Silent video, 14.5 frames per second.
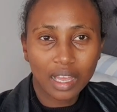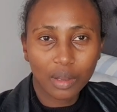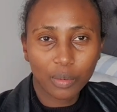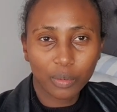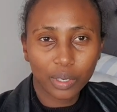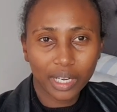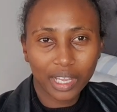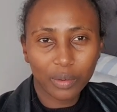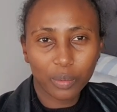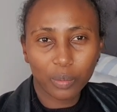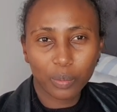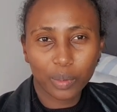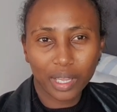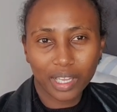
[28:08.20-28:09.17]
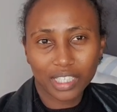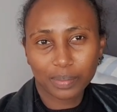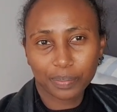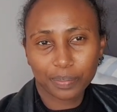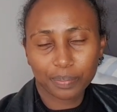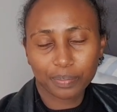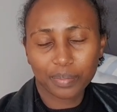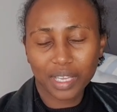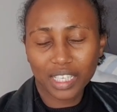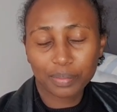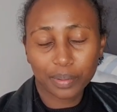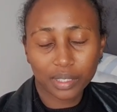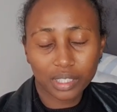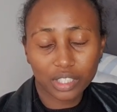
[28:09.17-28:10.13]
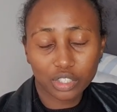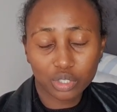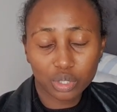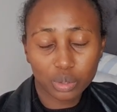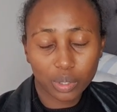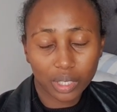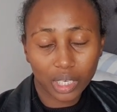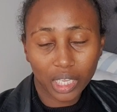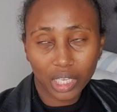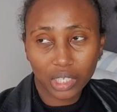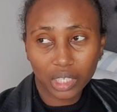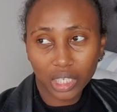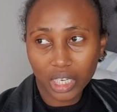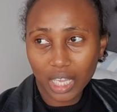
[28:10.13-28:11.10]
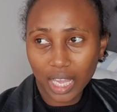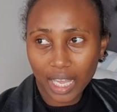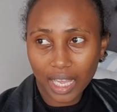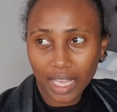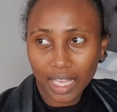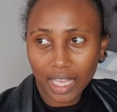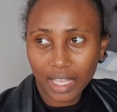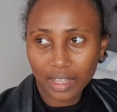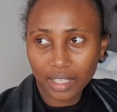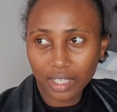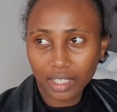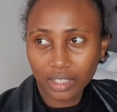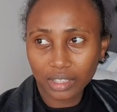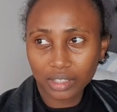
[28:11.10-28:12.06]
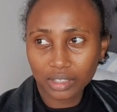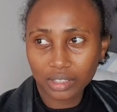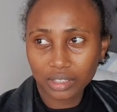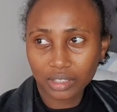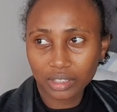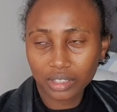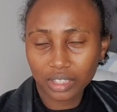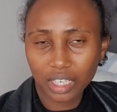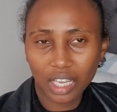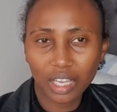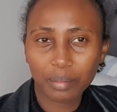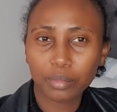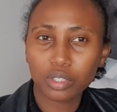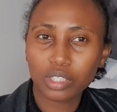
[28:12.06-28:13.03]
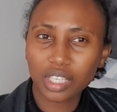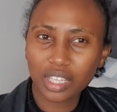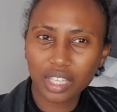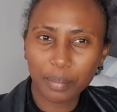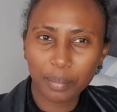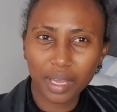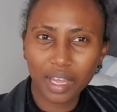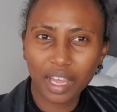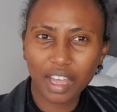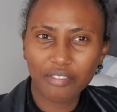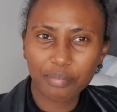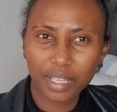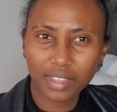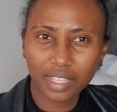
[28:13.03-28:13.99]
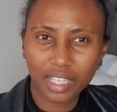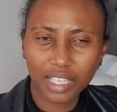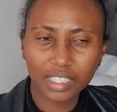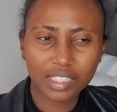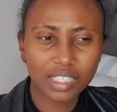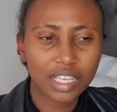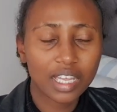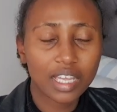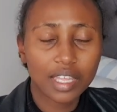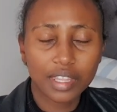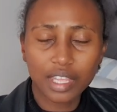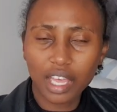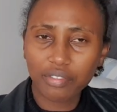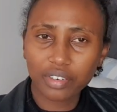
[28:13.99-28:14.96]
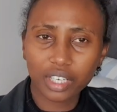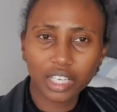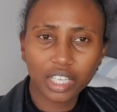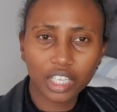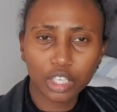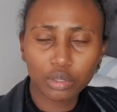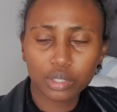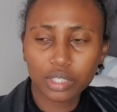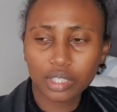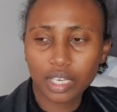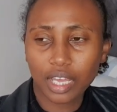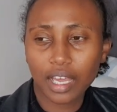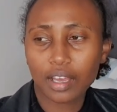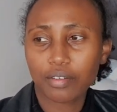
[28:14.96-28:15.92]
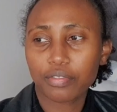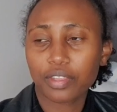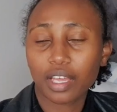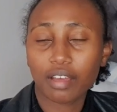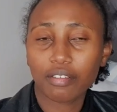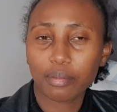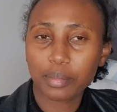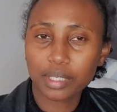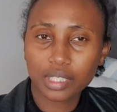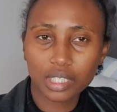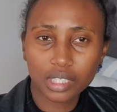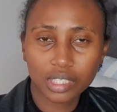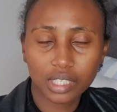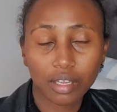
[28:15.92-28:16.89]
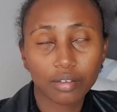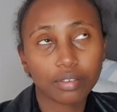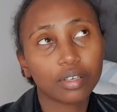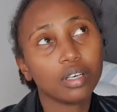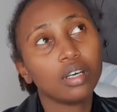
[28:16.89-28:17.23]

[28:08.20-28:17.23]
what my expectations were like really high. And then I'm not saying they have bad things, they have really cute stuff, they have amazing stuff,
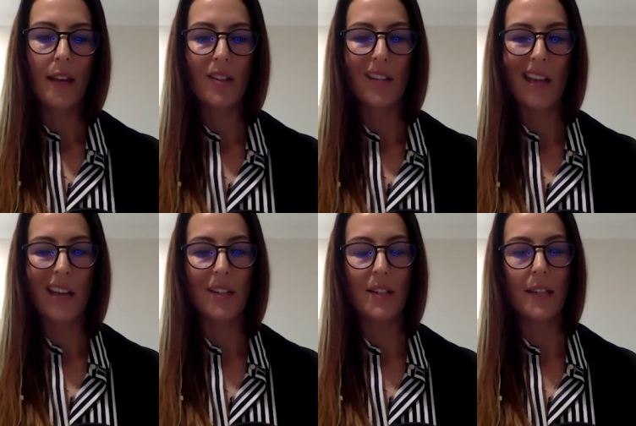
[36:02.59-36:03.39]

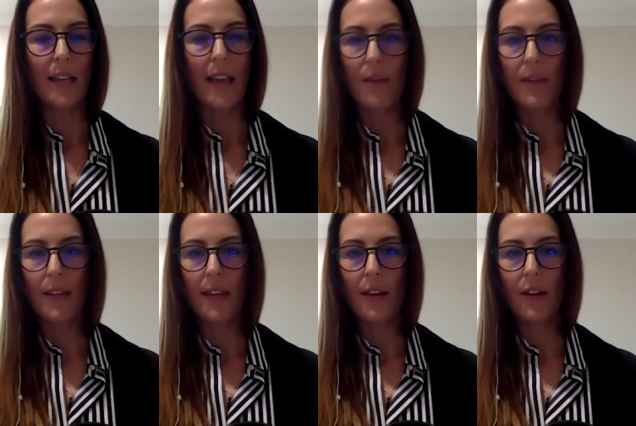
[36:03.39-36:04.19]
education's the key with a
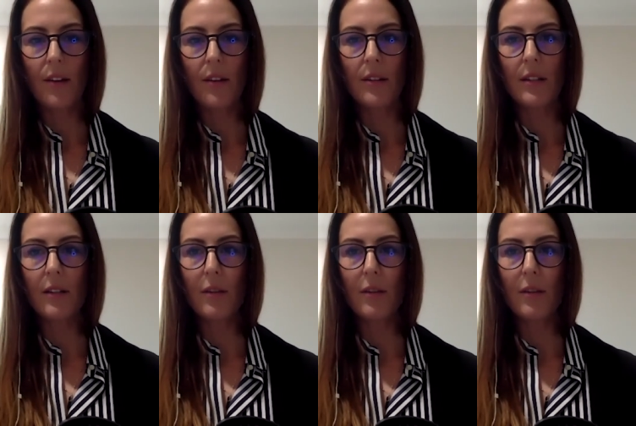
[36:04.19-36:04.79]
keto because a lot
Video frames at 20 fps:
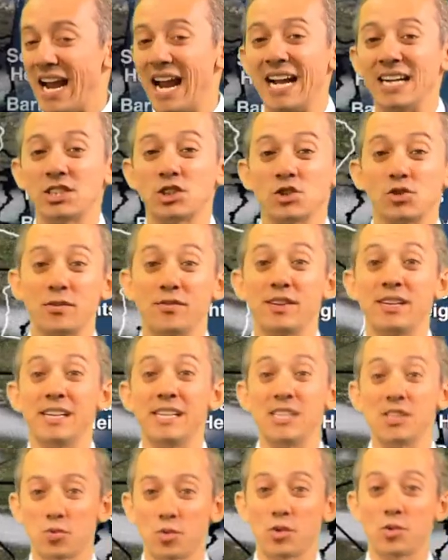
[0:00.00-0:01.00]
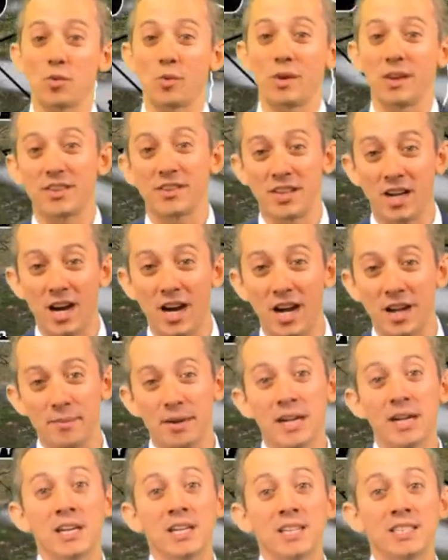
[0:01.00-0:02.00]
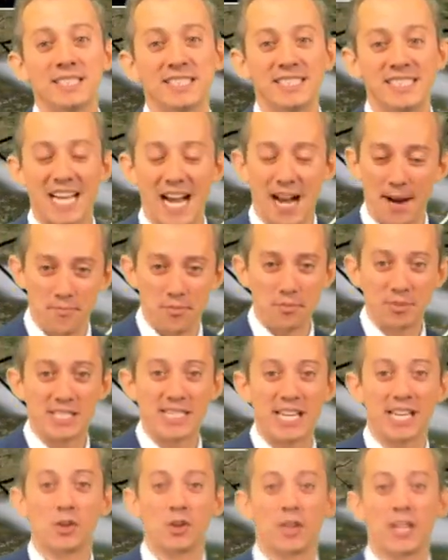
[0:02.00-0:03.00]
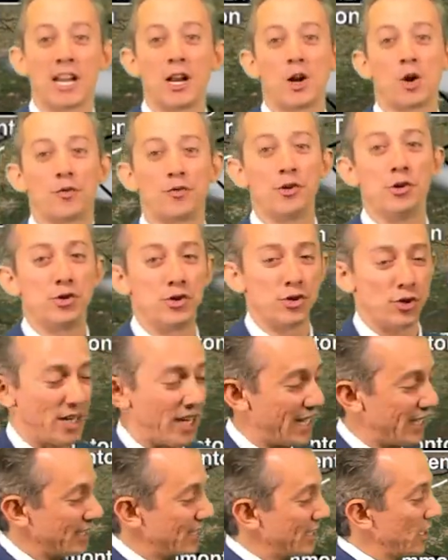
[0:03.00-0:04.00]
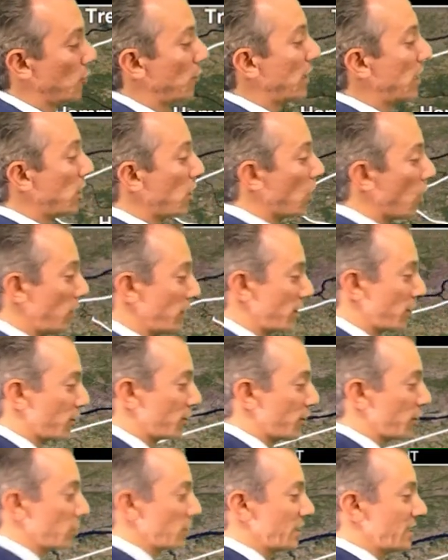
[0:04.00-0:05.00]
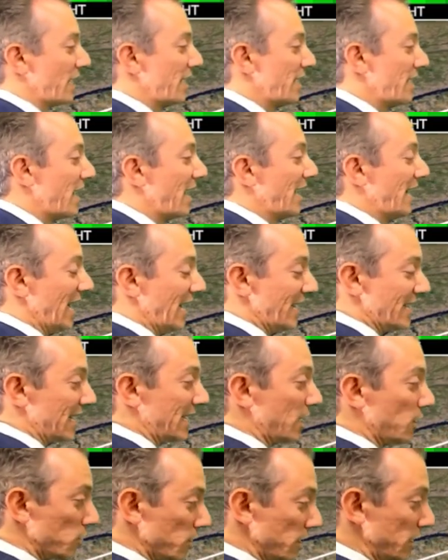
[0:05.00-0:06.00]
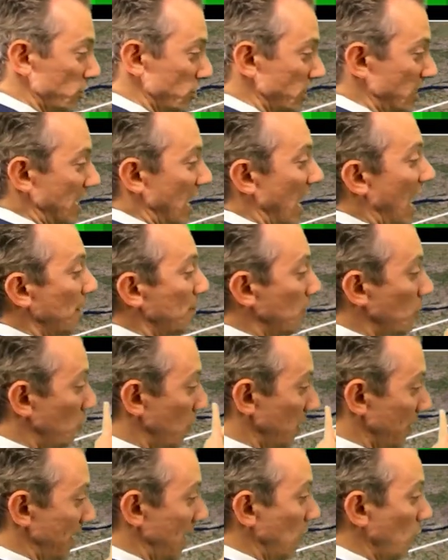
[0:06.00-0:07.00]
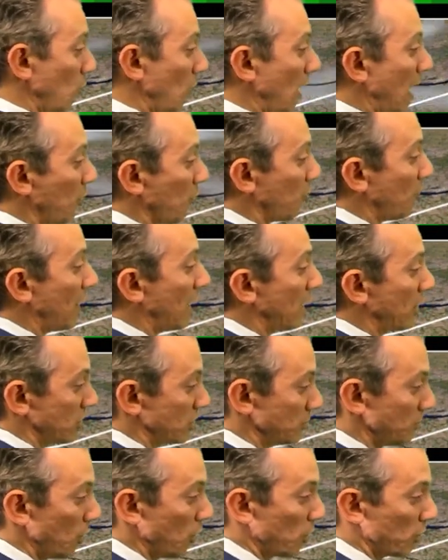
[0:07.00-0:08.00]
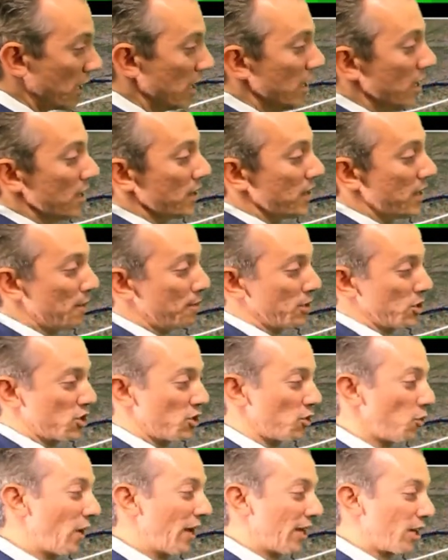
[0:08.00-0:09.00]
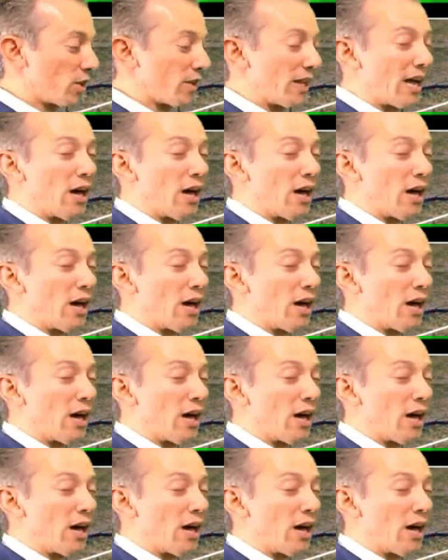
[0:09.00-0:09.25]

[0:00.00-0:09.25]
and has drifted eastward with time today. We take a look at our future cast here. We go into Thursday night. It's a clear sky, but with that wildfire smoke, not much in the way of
_ _ _ _ _
## Exercise details
Check each line of the entries above for the string "frames", and return those that contain it.

## Task response
Silent video, 14.5 frames per second.
Video frames at 20 fps:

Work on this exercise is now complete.